A man with a baby monkey on a chain rides second class. The monkey looks out at the world with sad, wise eyes that expect nothing; she shivers in surprised delight when she's petted, and gently grooms the petter back. The storm whipping around the rails adding its thunder to the train's rumble scares her; every flash of lightning has her scurrying for safety, which she finds in her owner's arms, her skinny hands wrapped around his neck. Outside, through the bars, the sky lights up in vivid streaks of flame-coloured lightning.
In the morning, everything has changed. This is the spotless South; at Tenali, home to Tenali Raman, a sweeper plies his broom around a station platform already so clean you could eat your morning vada-idli off it. Coconut palms fringe the tracks, standing well back from the train in attitudes of cautious observation. The painted signs that used to advertise the services of Dr Bangali, the famous specialist in social diseases, now advertise IIT training courses and unforgettably, Trunks Panties Shimmies for All The Family.

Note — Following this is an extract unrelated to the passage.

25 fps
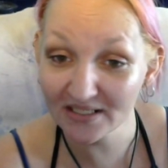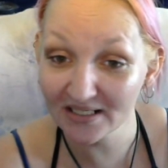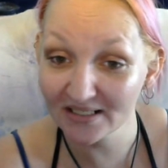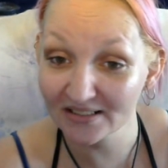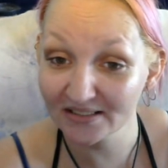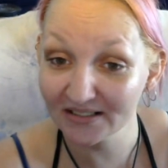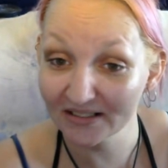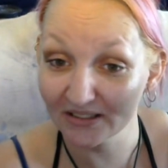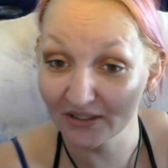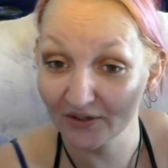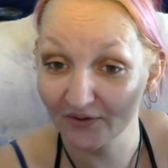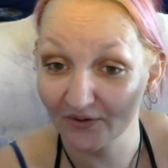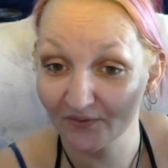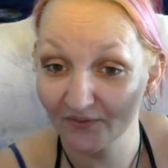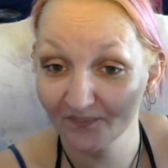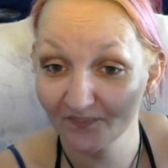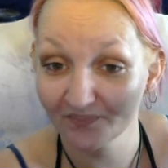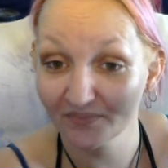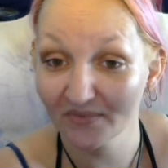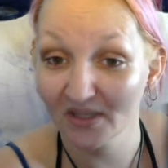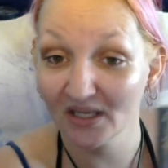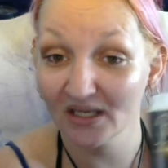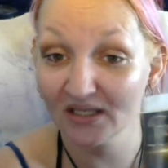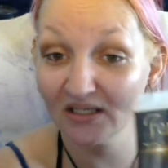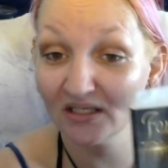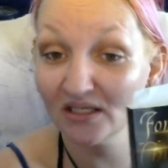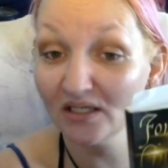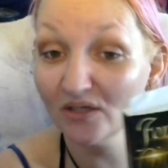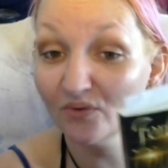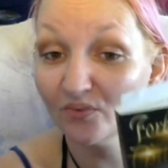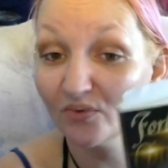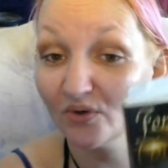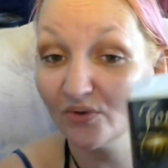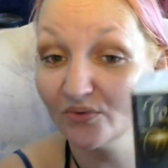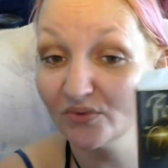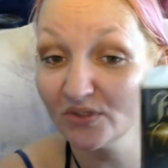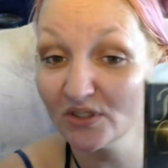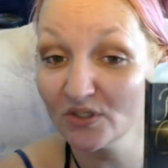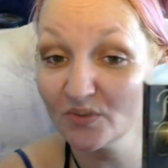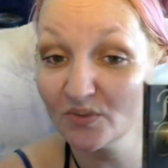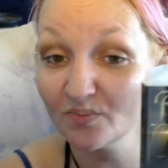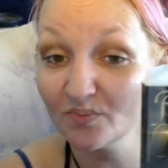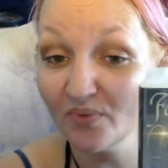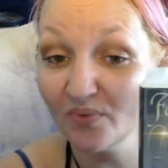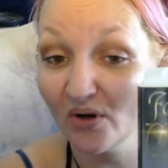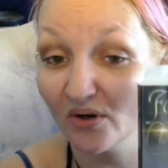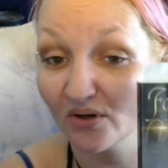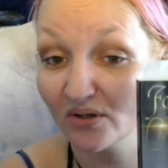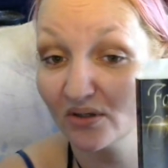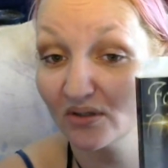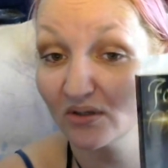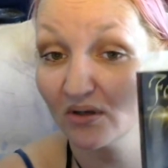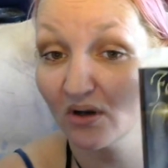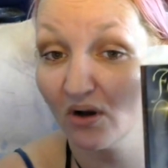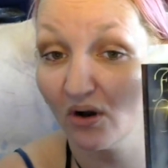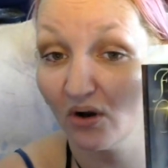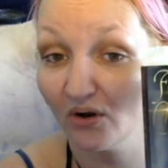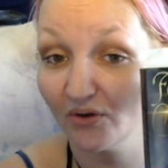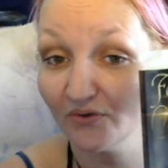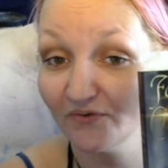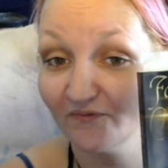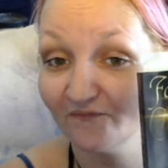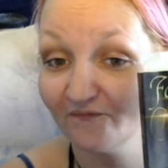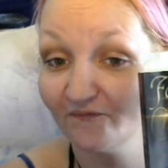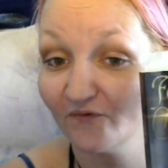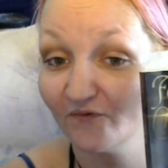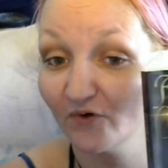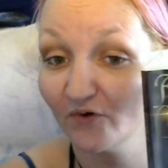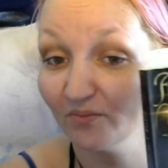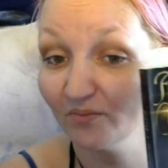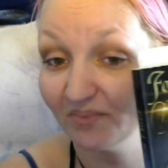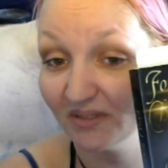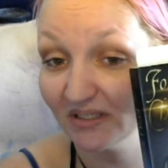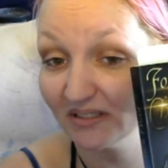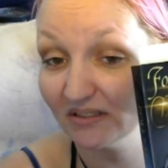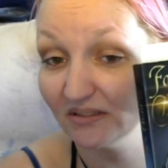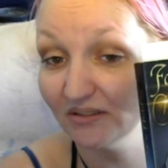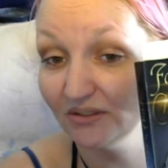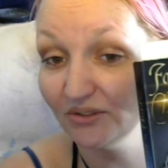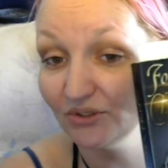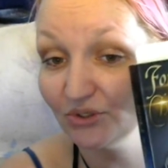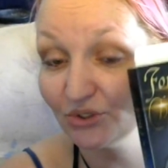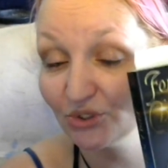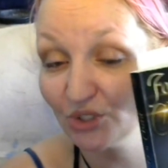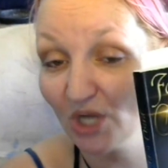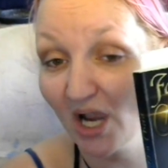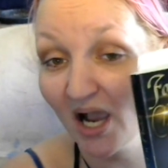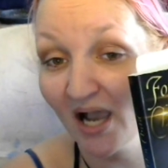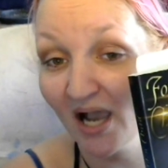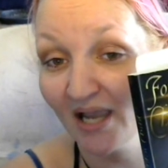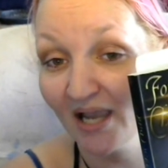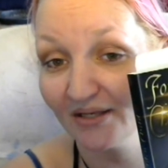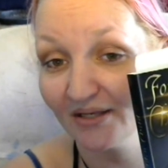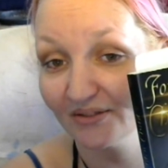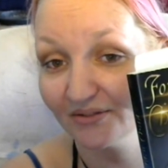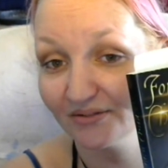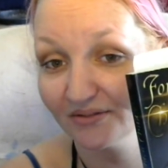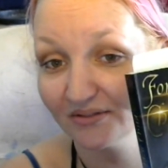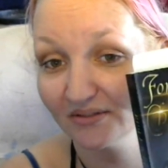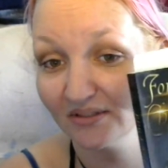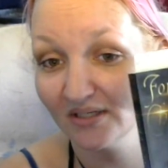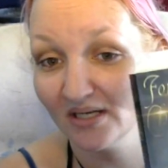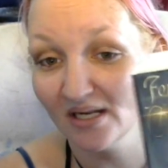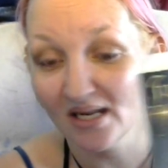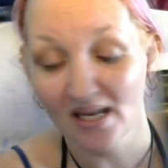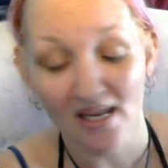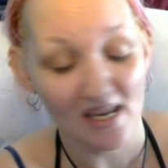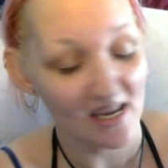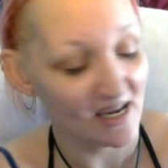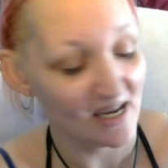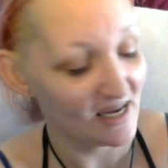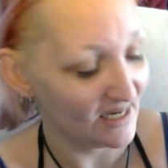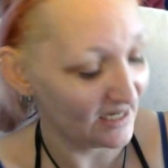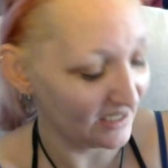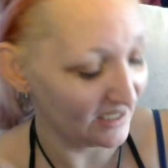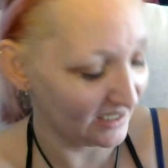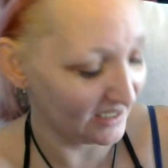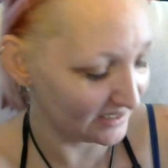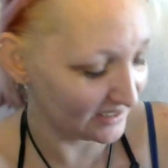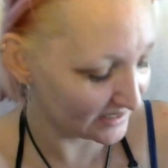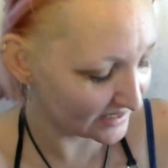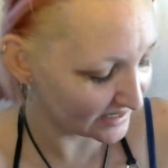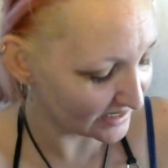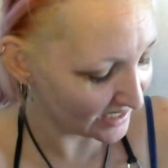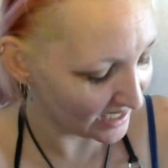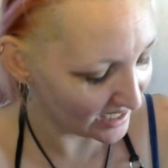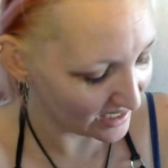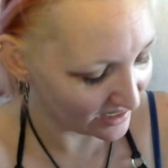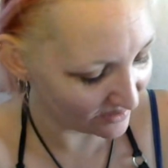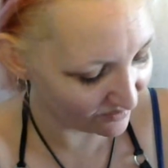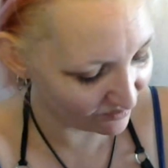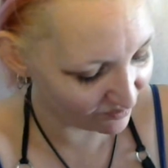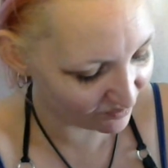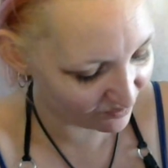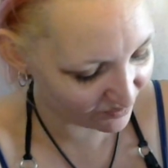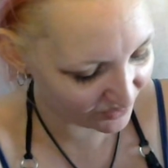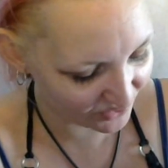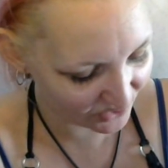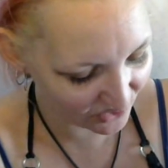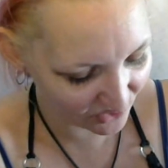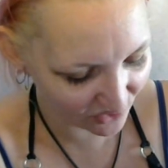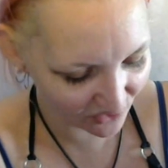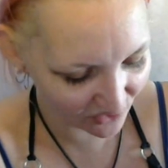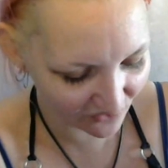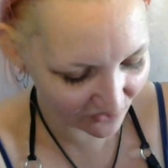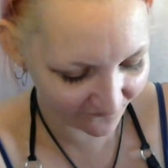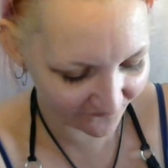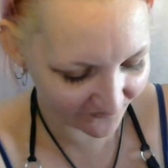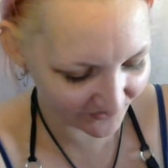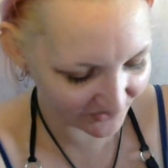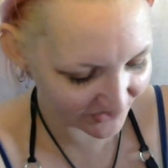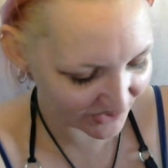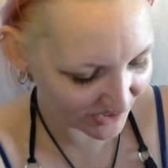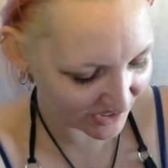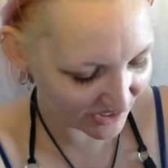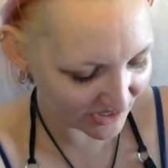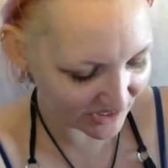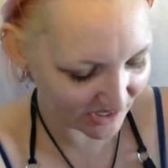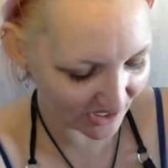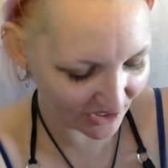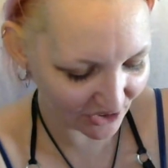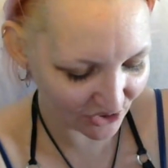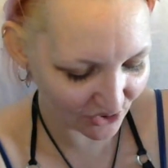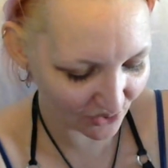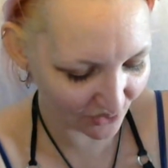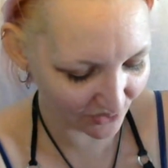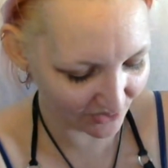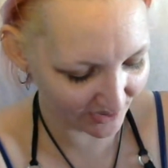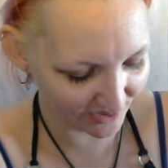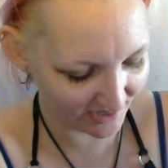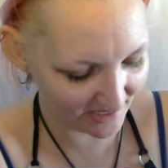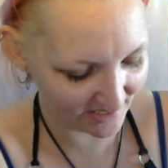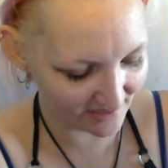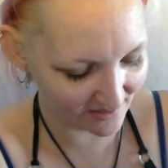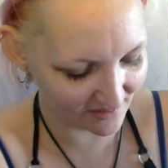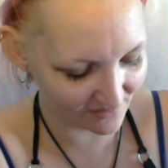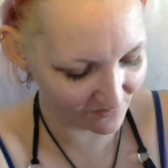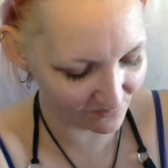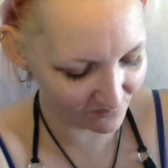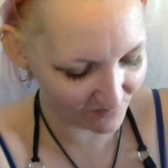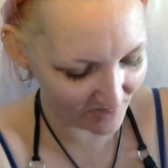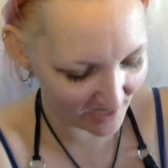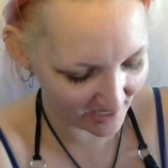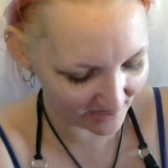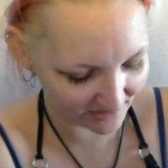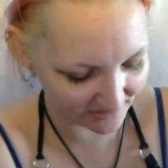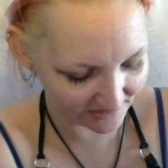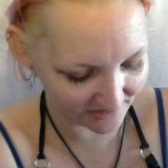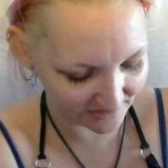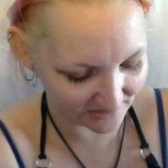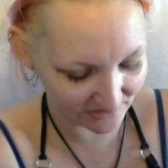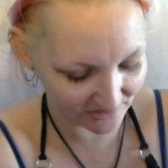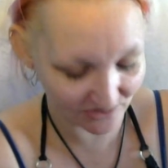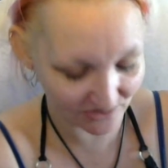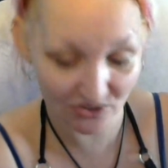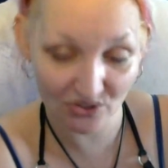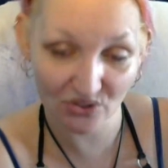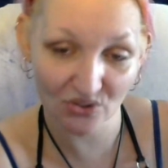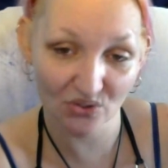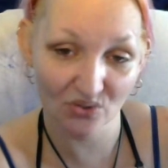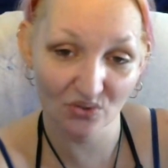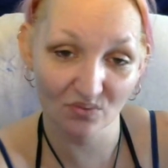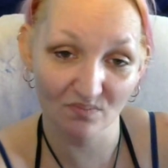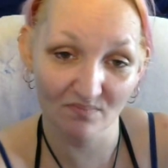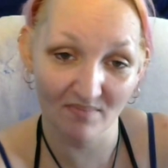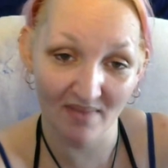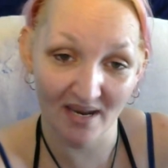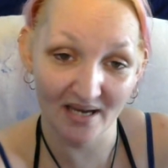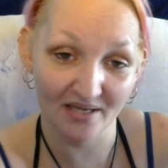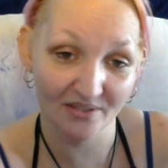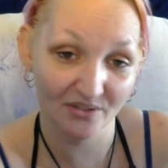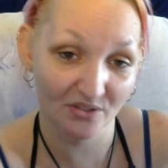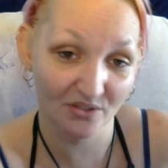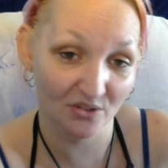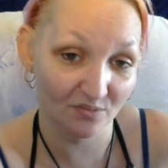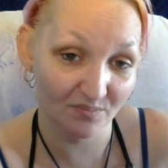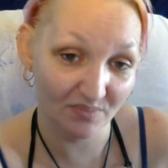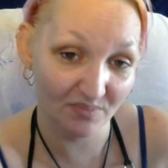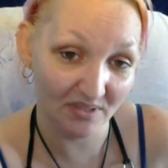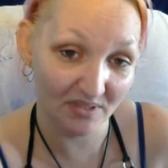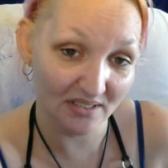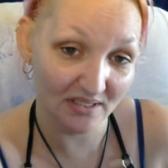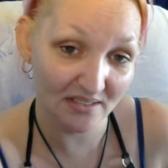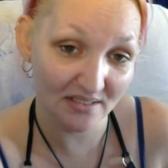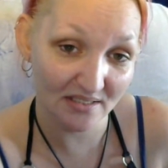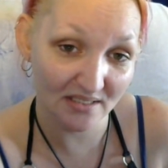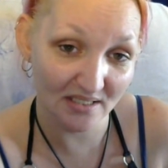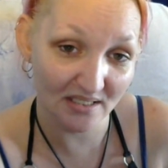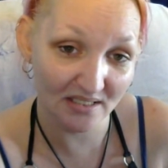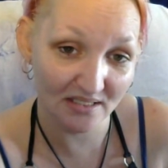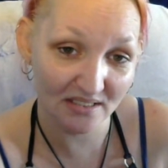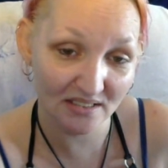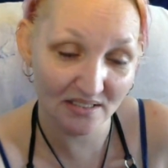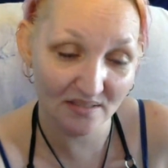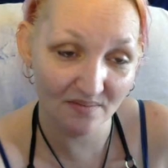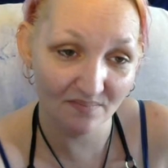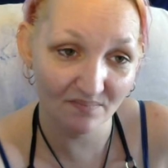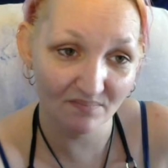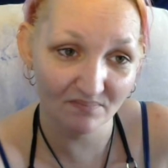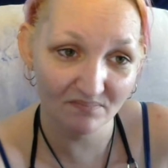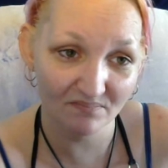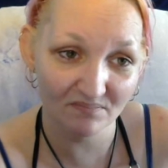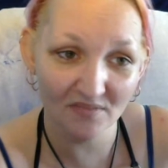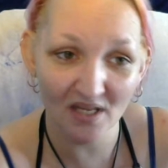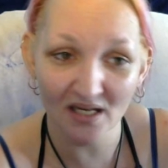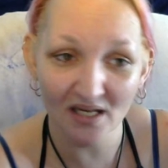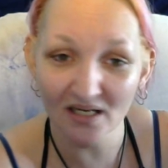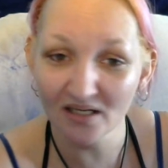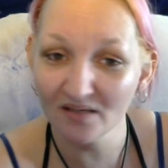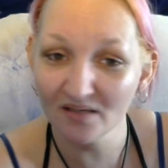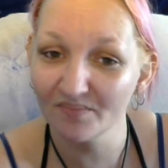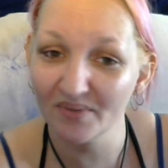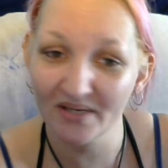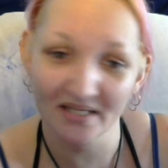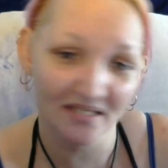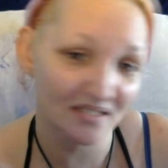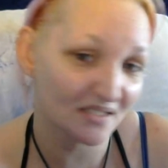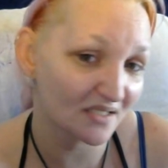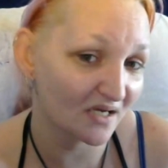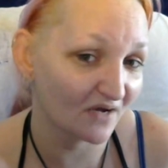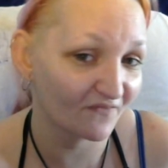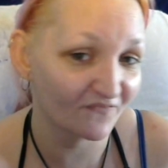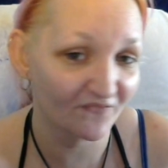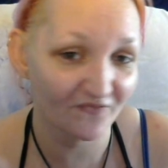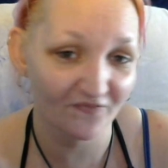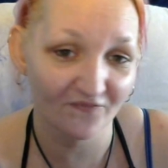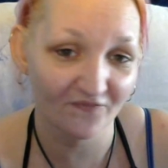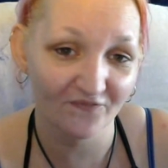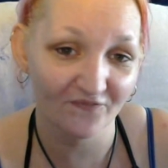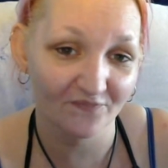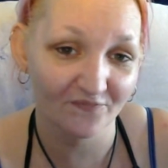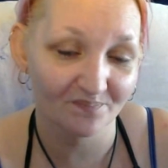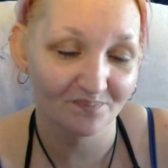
Aiello, and he wrote this book called Forbidden Child. It's a beautiful, sensual, and compelling masterpiece. It's kind of based off of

The Salvation Army is prominent; so are other emblems of faith. The previous night, on a nameless platform, a small group of station employees lined up to perform the evening prayers as the azaan drifted quietly over our heads from a neighbouring mosque. Today, temple bells and offkey hymns compete for attention; brightly coloured gravestones make the churchyards into giant paintboxes; in one town, as we flash by, I see a temple, a church and a mosque line up so that they appear to be one single building, like a hoary cliché out of a moral science textbook.
Night falls at Erode junction--the train splits in half here, one part headed off to
By the time we get to Thiruvanantarapuram the next morning, the train is almost empty. The man with the monkey has left, so have the nuns. We're coated in red dust as we reach Kanniyakumari station. Journey's end, it’s silent, small and bare; the heat is intense.
I should feel elation, but I feel only relief. The trip is over; we are flying back; I can have a real bath; the ground beneath my feet is steady, not jitterbugging; I may never have to get on a train ever again in my whole life. I walk out of the station, profoundly thankful that the journey is over.
An hour later, I have paid obeisance to the mingling of oceans at Kanniyakumari, let the sea lap around my ankles, sat on the sands and looked out from land's end, from the southernmost point of mainland India, at the place where even the longest train journey you can take runs out of rails. And I feel nothing at all.
It happens that night, and then again, two days later, when I'm safely back home. There's a riff in my head, the clacketa-clacketa-clacketa of train wheels. The view from the window is the same, but I can see moving pictures, from the north of the country all the way down to the south, like still camera images, vivid, insistent. The low, plaintive call of the trains at Nizamuddin Station wakes me up at night, and I suppress an urgent need to visit smelly stations, get on the first train I can and keep going till the end of the line.
There are things they tell you about the Himsagar Express, and these are the things I told you in the first paragraph. And there are the things they don't tell you, and the most important of these is: stay away from it. Because once you get on the Himsagar, it'll clatter and chug and judder its way into your blood, and even when you've reached your destination, even when you've reached home, even when you've unpacked your bags, you will never really get off that train.
Afterword: This one's going to live in my mind as the most unsatisfactory piece I've ever written, because it left so much unsaid. One of these days I'll fill in the blanks.